> Exercise inputs
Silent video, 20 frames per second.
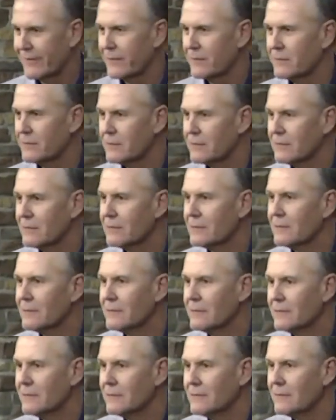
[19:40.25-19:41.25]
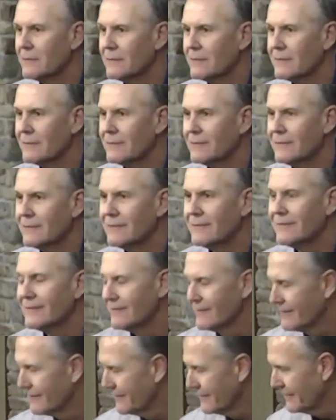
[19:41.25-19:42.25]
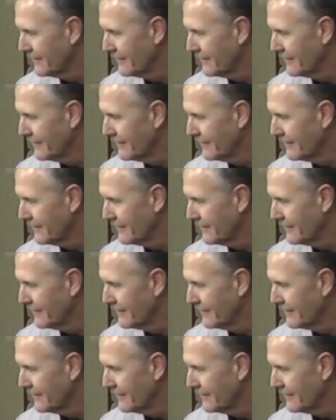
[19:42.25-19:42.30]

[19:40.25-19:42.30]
[no speech]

> What is expected
Reproduce the listing verbatim, and keep the pictures out of the copy.

> Written answer
Silent video, 20 frames per second.
[19:40.25-19:41.25]
[19:41.25-19:42.25]
[19:42.25-19:42.30]

[19:40.25-19:42.30]
[no speech]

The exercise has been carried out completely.